I learned the habit of appealing to readers from writing fiction, but only so far. If you write enough fiction, your hidden agendas take over. At some point, I stopped thinking about who liked my work or not. I’ve probably been unwittingly revealing my subconscious. But this reminds me of the maxim that Charles Baxter mentions more than once in Burning Down the House: “Characters don’t have to be likable, they only need to be interesting.” I’m not inclined to always be polite and ingratiating with my fiction, but for some reason my work has often elicited vehemence.

You have to be bold as a fiction writer, with the courage of your convictions behind your words, otherwise you aren’t going to interest yourself in the writing enough to keep at it. I remember one of my advisors once saying that she was often afraid she might write something that would embarrass her. For the longest time I tried to figure out what I might write that I would feel embarrassed by. I never fully understood what she meant by her statement, but I concluded that, at the very least, I’m always going to stay true to myself. How I do that is by pushing myself and not worrying about what people think. Maybe that’s my superego writing from the point of view of a snake.

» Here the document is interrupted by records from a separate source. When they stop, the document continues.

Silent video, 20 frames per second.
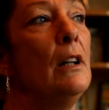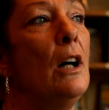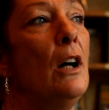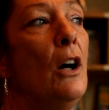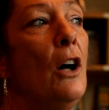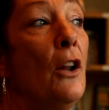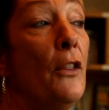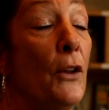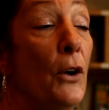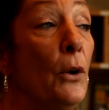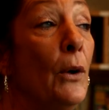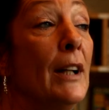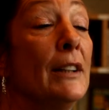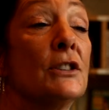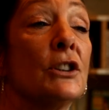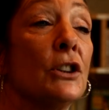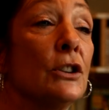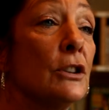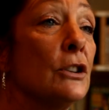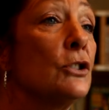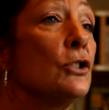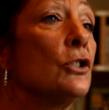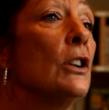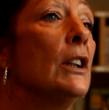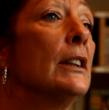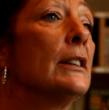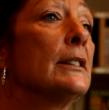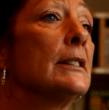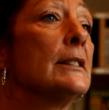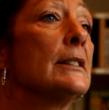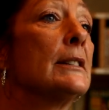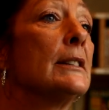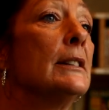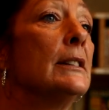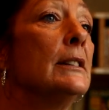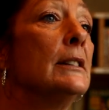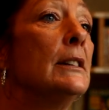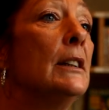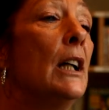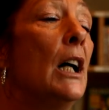although I turned to drugs.
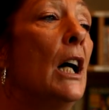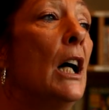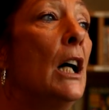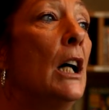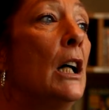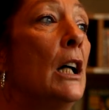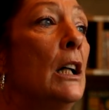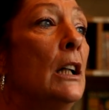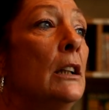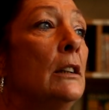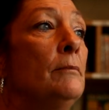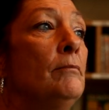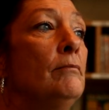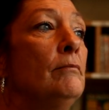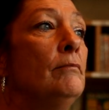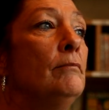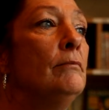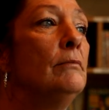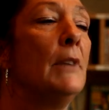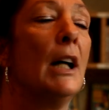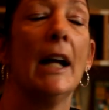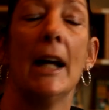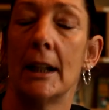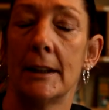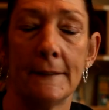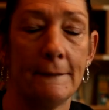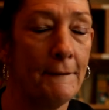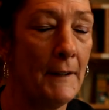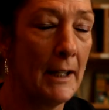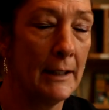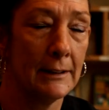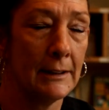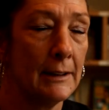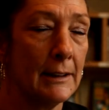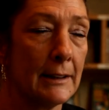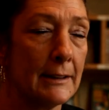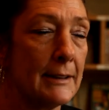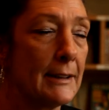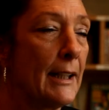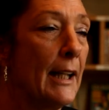Had to find an
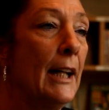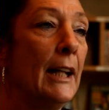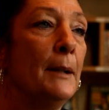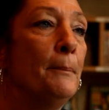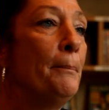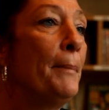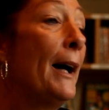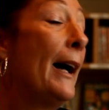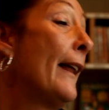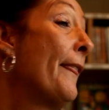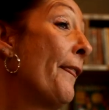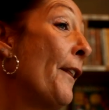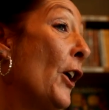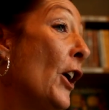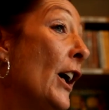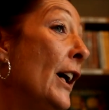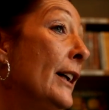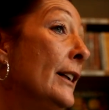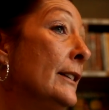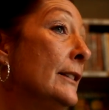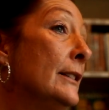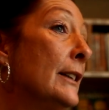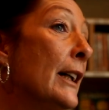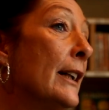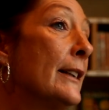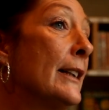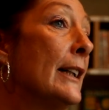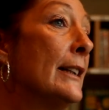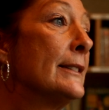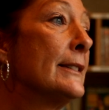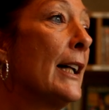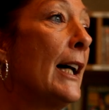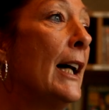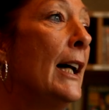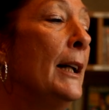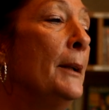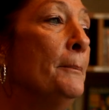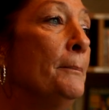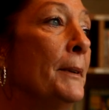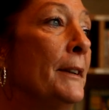escape, I thought, at that
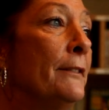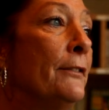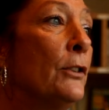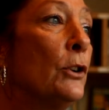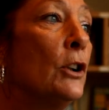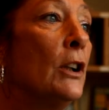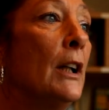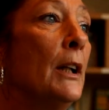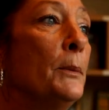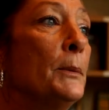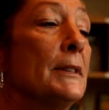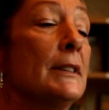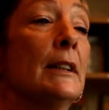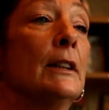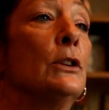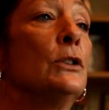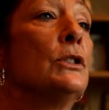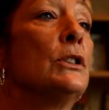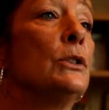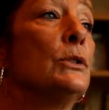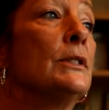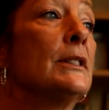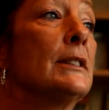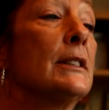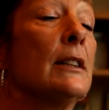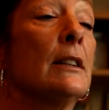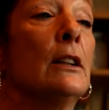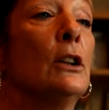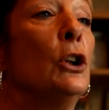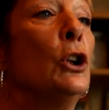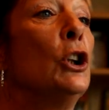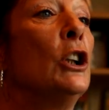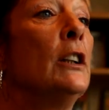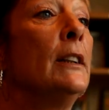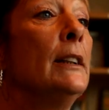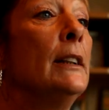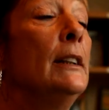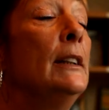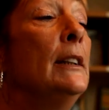time before I was introduced to the Lord.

Voice is a tack in fiction that I’ve lately become fond of utilizing. More specifically, to find the voice of a first person narrator who will cajole a reader into staying with the narrative. Or, better still, perhaps, a first person narrator who can hook the reader and perform all the mise en scène that can lead to surprise, to make the reader eager to find out what happens next. Several writers I’ve been enjoying lately have a mastery of that voice (for example, the narrators in Jim Shepard’s great collection of stories, Like You’d Understand, Anyway, or Nam Le’s gun running youth in “Cartagena”, and several of Richard Lange’s misanthropes in Dead Boys) . Although I read it for an entirely different reason, voice is what stood out for me in John Banville’s The Sea.

What is voice, exactly? Nabokov, whom Banville is often compared to, to my ears (because voice comes out in the reading-- you can hear it, whether or not you read it aloud--maybe that’s the simplest definition) sounds a consistent voice through his books, a stately, avuncular, often on the fringes of crazy, man of privilege and tired sophistication. Nabokov created this voice, arguably, or parodied it so well, with such consistency that it is a gold standard. In The Sea, Banville appropriates this voice in the character of Max Morden.

Max Morden is not a really likable character. Perhaps pitiable. Yet his idiosyncrasies make him interesting. When he confesses “I have always suffered from what I think must be an overly acute awareness of the mingled aromas that emanate from the human concourse”, I’m intrigued. Maybe voyeurism compels me. Although I wouldn’t want to sit at the Pier Head and have a whisky with him, at the safe distance of the page, I’m curious enough to want to see where he’s going.